The Alpine ECS Architecture
We have a fairly standard setup for deploying ECS services. We have two ALBs for each app, one for production and one for all non-production environments and we use host based routing to direct the traffic to the right target group. Each ALB has its own security group and so does each ECS cluster so we are able to minimize the number of open ports to the ECS cluster.
The Sherpa Deployment Lifecycle
A Sherpa deployment (whether it’s targeting AWS or On Prem) starts with what we call the
STAGE lifecycle phase.
Every deployment is given a unique ID which is used in many places.
For AWS targeted deployments, at a high level, we:
- Create an IAM role for this application / environment if necessary
- Create the ALB if necessary
- Create the Target Group with a name specific to this deployment using the Deployment ID
- Create the ALB listener configured to listen to this application’s load balanced port
- Add a Host routing rule for the ALB and create a DNS entry if necessary
- Create a new Task Definition with this deployment’s configuration, each application / environment gets its own Task Definition Family
- Create a new ECS Service, uniquely named with the deployment id, targeting the newly created Target Group
- Wait for the ECS Service to reach a steady state
The key thing that’s unique for our blue/green deployment strategy is that we create a brand new ECS service and ALB Target Group for every single deployment.

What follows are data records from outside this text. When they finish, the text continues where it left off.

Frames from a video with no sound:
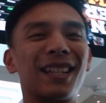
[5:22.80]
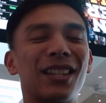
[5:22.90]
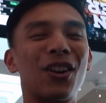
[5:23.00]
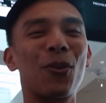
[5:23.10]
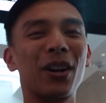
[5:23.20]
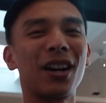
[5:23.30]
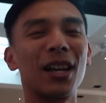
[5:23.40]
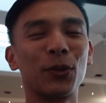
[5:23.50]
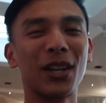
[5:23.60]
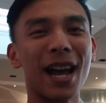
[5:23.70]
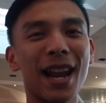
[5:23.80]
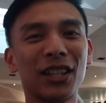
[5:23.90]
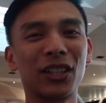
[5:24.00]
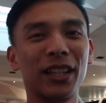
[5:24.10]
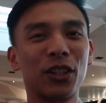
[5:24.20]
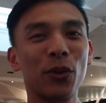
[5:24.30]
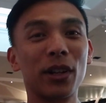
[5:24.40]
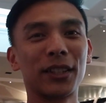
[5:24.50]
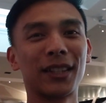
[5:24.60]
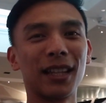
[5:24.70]
You know what guys, we can't actually do
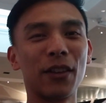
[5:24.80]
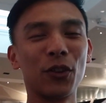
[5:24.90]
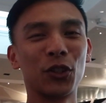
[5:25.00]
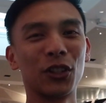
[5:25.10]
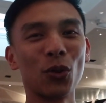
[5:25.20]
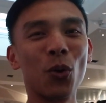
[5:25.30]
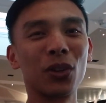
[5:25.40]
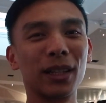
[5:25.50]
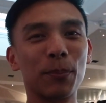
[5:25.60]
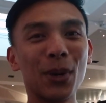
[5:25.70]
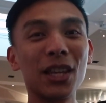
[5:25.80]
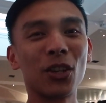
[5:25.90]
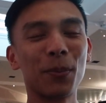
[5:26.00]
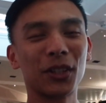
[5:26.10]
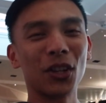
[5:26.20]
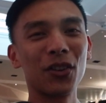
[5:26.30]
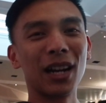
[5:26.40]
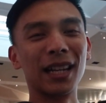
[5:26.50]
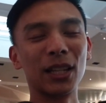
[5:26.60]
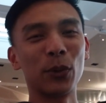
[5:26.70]
a Sydney versus Auckland beach episode
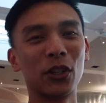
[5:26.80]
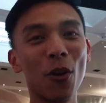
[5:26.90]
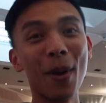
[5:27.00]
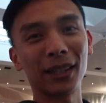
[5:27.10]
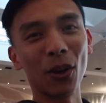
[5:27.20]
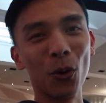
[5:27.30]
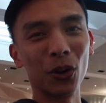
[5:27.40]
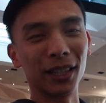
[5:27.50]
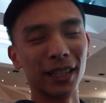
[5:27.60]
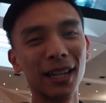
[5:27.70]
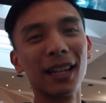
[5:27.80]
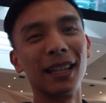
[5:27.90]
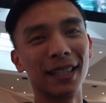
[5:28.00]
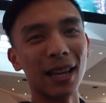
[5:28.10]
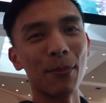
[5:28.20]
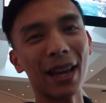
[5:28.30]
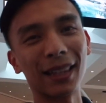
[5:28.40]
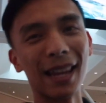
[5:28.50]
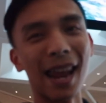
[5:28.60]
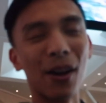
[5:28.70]
unless we go back to Auckland. Let's head back
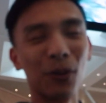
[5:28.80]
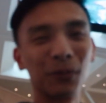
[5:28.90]
there now.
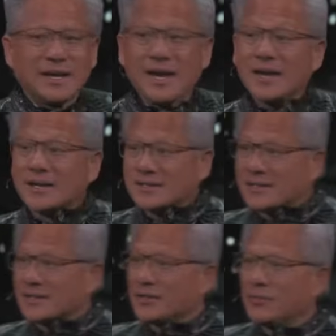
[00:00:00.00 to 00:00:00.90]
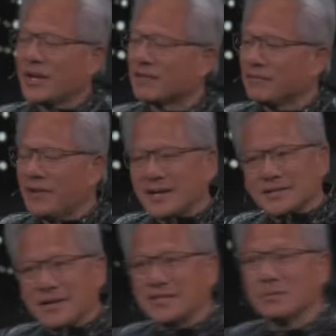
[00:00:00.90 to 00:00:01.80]
And we have lots
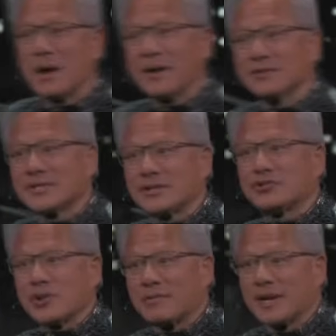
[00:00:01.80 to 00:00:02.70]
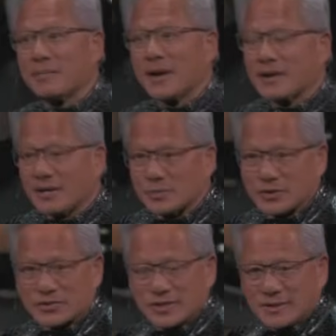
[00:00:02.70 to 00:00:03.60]
and lots of miles that are generated by
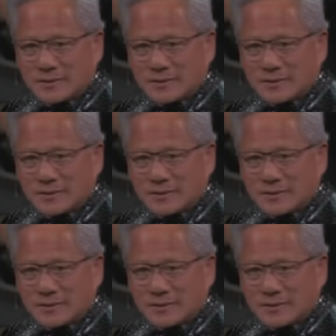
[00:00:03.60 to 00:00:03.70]
Cosmos.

Our overall deployment pipeline is orchestrated by Jenkins and the next step after staging a
deployment is to run a set of tests on the newly created stage cluster. If those pass we move on to the
phase. The activation of a deployment is the easy part and happens very fast. We:
- Update the Host routing rules to remove the stage route and add or update the rule for the active cluster
- Create the DNS entry if necessary
Once a deployment has been activated we are able to teardown the previously active deployment. We’ve learned the hard way the connections to the previously active cluster can take a couple of minutes to completely drain off so we wait a few minutes before we:
- Delete the ECS Service for the deployment
- Deactivate the Task Definition which essentially just hides it in the UI
- Delete the Target Group
We’ve been successfully deploying micro-services to production with this strategy for about a year and it’s worked very well for us. While ECS is more limited than something like Kubernetes we’ve been very happy with how reliable it’s been even if we’ve had to do some creative things to make our deployment strategy work.